Boris
Pil'njak
Boris Pil'njak
Boris Pil'njak: Boris Andreevic Vogau, come si
chiamava in realtà, nacque a Mozaisk [Mosca] nel 1894.
Nel suo primo romanzo di successo, L'anno nudo (1922) ispirato
alla rivoluzione, portò all'estremo la tecnica non-narrativa
di Aleksandr Belyj e teorizzata dai formalisti. Ricorrendo a bruschi
montaggi di brani eterogenei, vi esprime la sua personale visione
della rivoluzione russa come esplosione informe di energie primordiali.
Seguirono racconti e romanzi brevi: Ivan-de- Marija, La terza
capitale, Madre umida terra - raccolti nei volumi Pane nero (1923)
e Oltre le foreste (1924). Qui Pil'njak sviluppa ulteriormente
la sua tecni ca. L'intonazione fortemente slavofila di alcuni
suoi scritti non piacque alla critica ufficiale che vi vide posizioni
reazionarie.

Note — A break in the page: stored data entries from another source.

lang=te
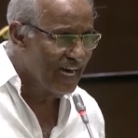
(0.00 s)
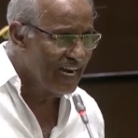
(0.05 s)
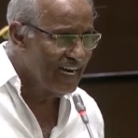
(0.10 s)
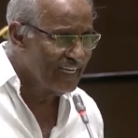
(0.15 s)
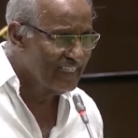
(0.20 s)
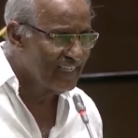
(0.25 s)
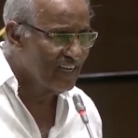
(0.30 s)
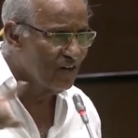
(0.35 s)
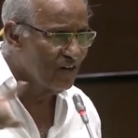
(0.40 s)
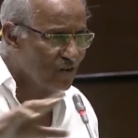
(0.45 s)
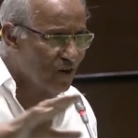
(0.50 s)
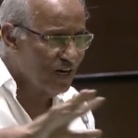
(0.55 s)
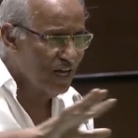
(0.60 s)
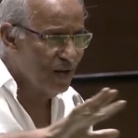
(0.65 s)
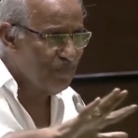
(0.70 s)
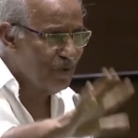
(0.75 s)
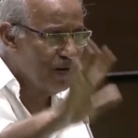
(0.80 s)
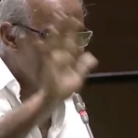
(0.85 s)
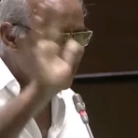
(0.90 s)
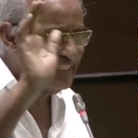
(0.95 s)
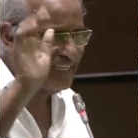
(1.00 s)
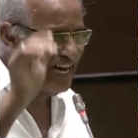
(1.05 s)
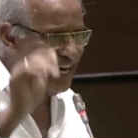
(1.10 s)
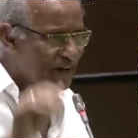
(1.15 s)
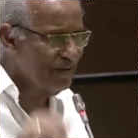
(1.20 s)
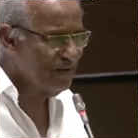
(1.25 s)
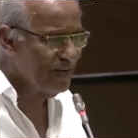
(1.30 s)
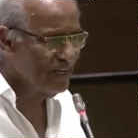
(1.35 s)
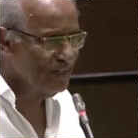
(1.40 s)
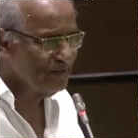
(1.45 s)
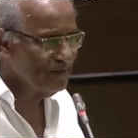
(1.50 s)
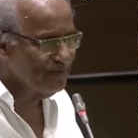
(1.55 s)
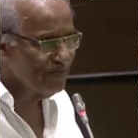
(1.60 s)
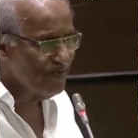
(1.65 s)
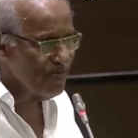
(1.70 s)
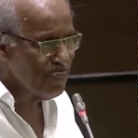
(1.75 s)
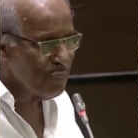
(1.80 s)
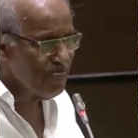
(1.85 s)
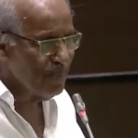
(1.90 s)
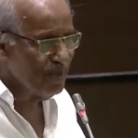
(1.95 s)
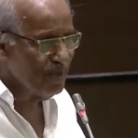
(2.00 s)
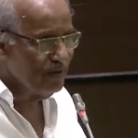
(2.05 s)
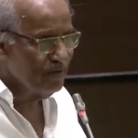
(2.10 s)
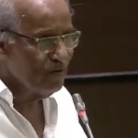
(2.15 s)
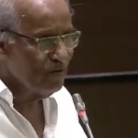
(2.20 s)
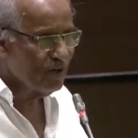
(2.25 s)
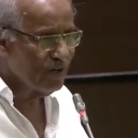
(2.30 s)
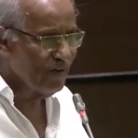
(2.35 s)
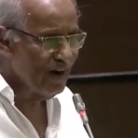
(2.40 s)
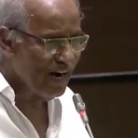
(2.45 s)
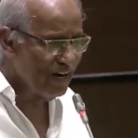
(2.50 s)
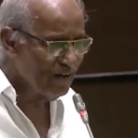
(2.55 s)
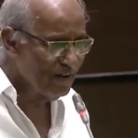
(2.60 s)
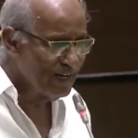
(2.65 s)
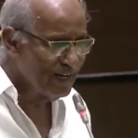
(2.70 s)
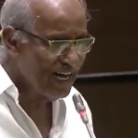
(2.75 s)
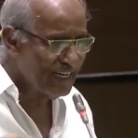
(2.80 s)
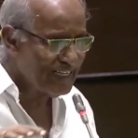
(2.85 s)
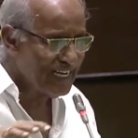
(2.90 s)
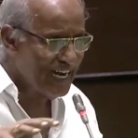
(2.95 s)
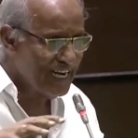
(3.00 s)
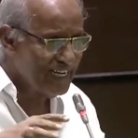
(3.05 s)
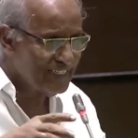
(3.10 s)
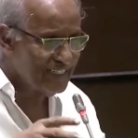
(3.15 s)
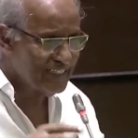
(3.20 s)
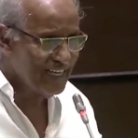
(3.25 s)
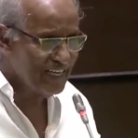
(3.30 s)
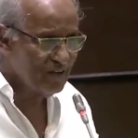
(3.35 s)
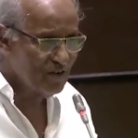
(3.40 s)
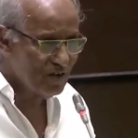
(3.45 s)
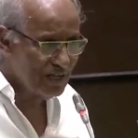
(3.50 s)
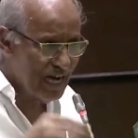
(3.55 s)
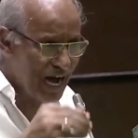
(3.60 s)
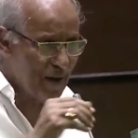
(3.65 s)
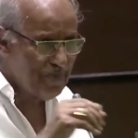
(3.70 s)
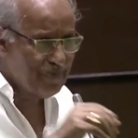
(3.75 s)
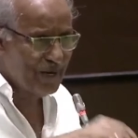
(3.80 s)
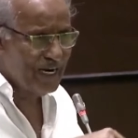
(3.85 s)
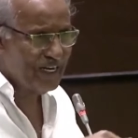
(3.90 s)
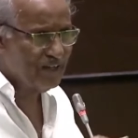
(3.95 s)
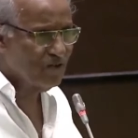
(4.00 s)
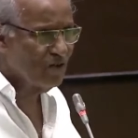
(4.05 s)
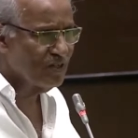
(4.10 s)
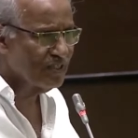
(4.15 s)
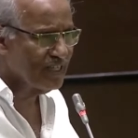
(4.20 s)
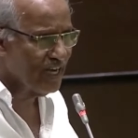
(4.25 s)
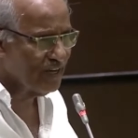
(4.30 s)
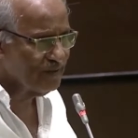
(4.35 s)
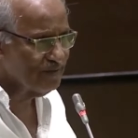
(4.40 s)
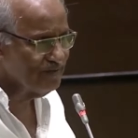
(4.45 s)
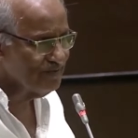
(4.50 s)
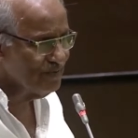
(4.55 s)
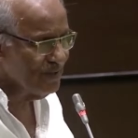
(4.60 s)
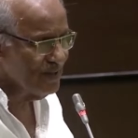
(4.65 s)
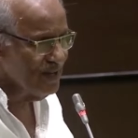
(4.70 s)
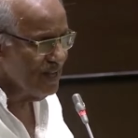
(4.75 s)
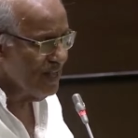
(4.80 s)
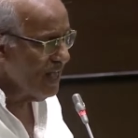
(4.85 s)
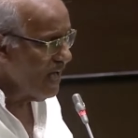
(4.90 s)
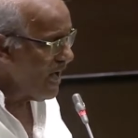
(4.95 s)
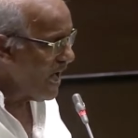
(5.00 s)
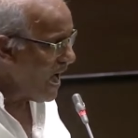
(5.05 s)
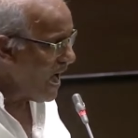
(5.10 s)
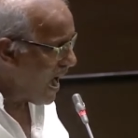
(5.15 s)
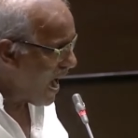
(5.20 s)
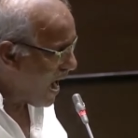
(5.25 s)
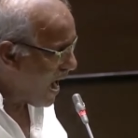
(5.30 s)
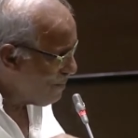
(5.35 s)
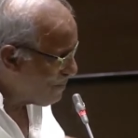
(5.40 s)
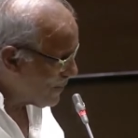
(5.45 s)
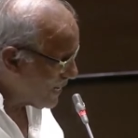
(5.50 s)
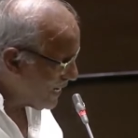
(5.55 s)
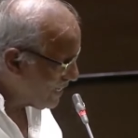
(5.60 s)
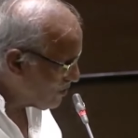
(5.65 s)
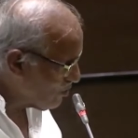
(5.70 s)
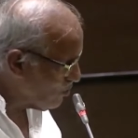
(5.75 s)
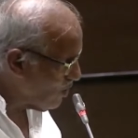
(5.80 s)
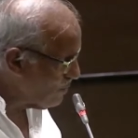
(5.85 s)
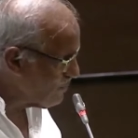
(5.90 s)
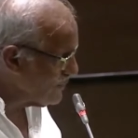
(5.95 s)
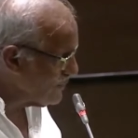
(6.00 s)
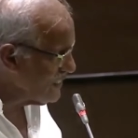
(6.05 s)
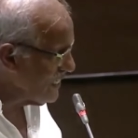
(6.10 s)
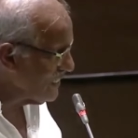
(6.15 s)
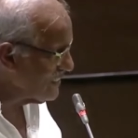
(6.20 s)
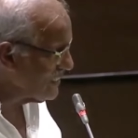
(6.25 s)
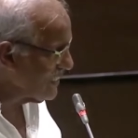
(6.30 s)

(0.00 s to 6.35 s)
కలెక్టర్ కూడా అప్పుడు అధికారం లేదు ఒకవేళ ఉన్న కలెక్టర్ దగ్గర ఒక ఆపరేటర్ ఉంటారు ఆ ఆపరేటర్ ఓపెన్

Dopo le polemiche suscitate dal Racconto della luna
che non fu spenta (1926) in cui si alludeva alla morte di Frunze,
capo dell'Armata Rossa, tentò l'autocritica con Il Volga
si getta nel mar Caspio (1930) di argomento edificante. Ma una
parte del romanzo, pubblicata all'estero separatamente con il
titolo di Mogano (1929) tradiva i dubbi sulla possibilità
di riscattare l'antica indolenza asiatica del popolo e, in ultima
analisi, denunciava la sua simpatia per un immobile passato medievale.
Accusato di atteggiamento antisociale e antistorico, cadde definitivamente
in disgrazia. Dal 1937 il suo nome fu ignorato dalla stampa sovietica.
Si seppe più tardi che fu arrestato come spia dei giapponesi:
morì in un campo di concentramento intorno al 1938.